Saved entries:
--*--

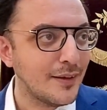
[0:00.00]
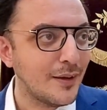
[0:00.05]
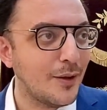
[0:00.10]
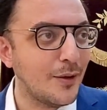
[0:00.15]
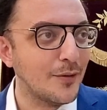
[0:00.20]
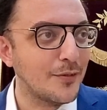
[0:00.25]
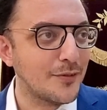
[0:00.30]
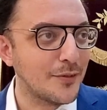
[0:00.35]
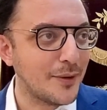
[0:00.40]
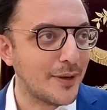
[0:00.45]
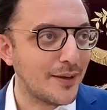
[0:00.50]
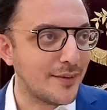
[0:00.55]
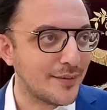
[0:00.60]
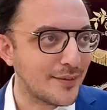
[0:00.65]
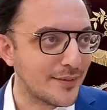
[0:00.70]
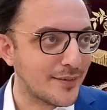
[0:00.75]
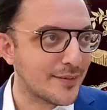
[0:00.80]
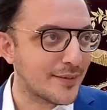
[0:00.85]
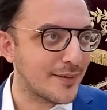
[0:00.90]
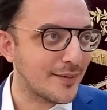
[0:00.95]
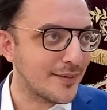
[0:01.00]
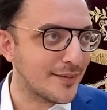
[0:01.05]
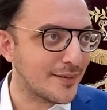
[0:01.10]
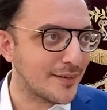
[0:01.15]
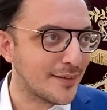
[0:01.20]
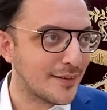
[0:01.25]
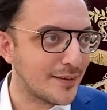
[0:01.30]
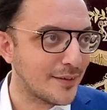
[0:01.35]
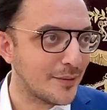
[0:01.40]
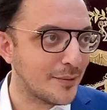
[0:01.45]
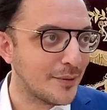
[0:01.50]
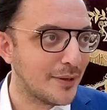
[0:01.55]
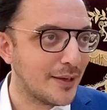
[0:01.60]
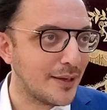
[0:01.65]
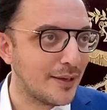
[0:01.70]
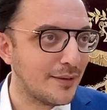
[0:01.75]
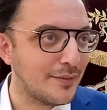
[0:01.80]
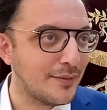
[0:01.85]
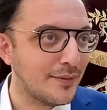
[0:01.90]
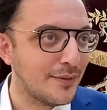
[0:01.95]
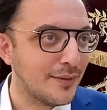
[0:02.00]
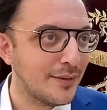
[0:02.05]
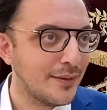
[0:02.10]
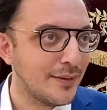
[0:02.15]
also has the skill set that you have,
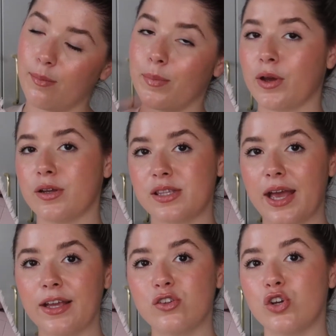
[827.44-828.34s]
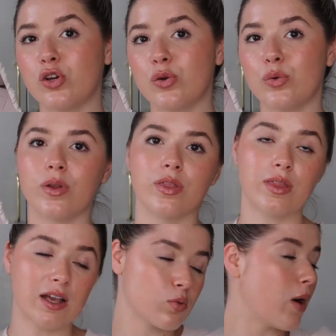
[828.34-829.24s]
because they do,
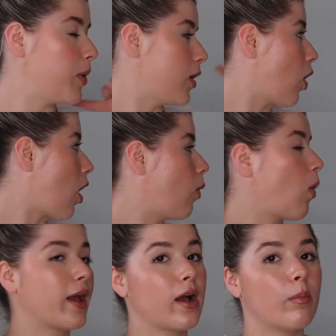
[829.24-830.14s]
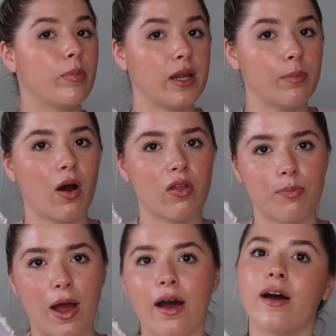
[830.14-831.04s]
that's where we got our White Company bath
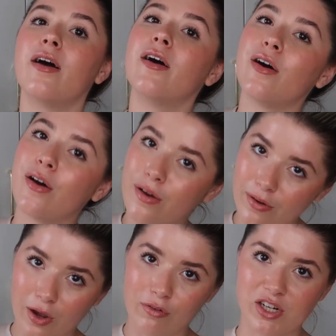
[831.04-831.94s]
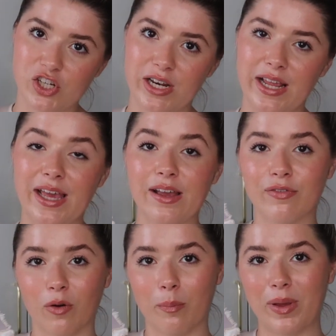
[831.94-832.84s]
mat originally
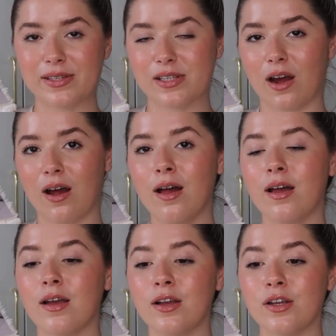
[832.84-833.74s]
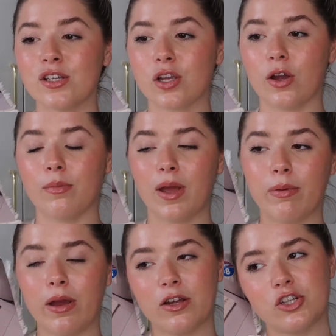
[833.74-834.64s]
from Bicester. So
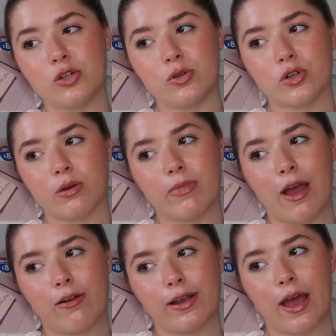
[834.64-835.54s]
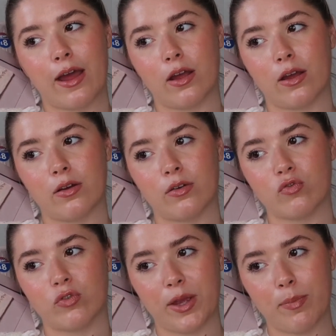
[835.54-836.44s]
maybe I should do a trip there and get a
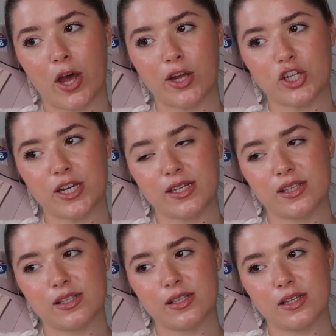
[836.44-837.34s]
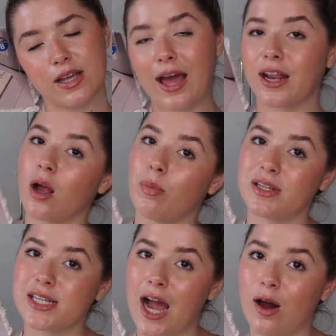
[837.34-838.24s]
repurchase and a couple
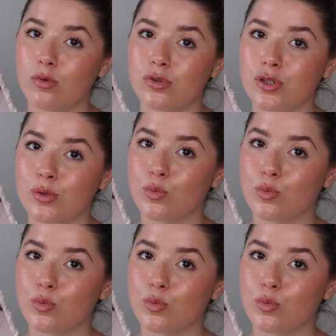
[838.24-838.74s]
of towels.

--*--

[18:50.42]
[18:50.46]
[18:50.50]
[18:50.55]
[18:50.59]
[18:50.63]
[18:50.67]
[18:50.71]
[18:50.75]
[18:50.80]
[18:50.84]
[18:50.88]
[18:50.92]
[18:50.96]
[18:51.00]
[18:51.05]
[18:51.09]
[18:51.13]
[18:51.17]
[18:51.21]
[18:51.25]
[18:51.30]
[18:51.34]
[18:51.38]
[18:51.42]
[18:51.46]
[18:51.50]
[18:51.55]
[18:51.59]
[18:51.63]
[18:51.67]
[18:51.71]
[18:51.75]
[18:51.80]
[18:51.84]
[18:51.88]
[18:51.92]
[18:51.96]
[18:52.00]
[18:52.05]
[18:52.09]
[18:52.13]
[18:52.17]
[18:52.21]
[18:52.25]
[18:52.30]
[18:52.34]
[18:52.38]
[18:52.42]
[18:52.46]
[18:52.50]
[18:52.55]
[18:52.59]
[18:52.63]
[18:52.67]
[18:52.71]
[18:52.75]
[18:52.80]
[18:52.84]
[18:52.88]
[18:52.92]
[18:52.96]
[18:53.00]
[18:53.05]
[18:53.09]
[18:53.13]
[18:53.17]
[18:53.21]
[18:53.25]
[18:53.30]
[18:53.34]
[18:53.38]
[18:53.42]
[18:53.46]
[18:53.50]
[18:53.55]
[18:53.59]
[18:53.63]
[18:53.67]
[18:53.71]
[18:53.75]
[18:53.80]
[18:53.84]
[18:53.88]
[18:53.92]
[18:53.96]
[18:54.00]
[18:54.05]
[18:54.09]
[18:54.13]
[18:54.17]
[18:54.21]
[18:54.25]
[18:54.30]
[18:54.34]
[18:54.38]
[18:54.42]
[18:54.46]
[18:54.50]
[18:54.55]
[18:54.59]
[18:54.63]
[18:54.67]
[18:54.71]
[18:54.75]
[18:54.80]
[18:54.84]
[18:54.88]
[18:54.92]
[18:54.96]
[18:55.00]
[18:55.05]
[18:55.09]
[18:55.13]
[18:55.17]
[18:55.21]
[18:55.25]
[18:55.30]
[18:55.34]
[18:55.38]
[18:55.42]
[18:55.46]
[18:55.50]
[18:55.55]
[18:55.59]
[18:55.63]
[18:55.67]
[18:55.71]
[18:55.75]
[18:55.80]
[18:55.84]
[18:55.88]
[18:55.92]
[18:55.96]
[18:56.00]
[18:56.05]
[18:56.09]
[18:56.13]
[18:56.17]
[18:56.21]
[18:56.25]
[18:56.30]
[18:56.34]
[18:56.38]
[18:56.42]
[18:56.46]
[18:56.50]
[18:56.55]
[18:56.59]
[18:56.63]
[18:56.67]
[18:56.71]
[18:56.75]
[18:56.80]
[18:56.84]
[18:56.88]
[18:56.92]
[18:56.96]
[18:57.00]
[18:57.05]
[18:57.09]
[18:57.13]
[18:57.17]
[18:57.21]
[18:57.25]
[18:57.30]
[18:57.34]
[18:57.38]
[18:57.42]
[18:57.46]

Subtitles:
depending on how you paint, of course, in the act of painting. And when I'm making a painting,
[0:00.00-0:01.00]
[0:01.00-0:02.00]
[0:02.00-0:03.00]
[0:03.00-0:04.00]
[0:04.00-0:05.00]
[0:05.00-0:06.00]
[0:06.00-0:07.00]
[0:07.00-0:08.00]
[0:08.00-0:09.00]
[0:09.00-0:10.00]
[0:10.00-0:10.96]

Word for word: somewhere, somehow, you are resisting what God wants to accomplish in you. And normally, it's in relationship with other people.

--*--

Problem to solve: Give back, word for word, only the lines above from the line holding "[0:05.00-0:06.00]" to the line holding "Word for word: somewhere, somehow, you", both included.

Response to the exercise:
[0:05.00-0:06.00]
[0:06.00-0:07.00]
[0:07.00-0:08.00]
[0:08.00-0:09.00]
[0:09.00-0:10.00]
[0:10.00-0:10.96]

Word for word: somewhere, somehow, you are resisting what God wants to accomplish in you. And normally, it's in relationship with other people.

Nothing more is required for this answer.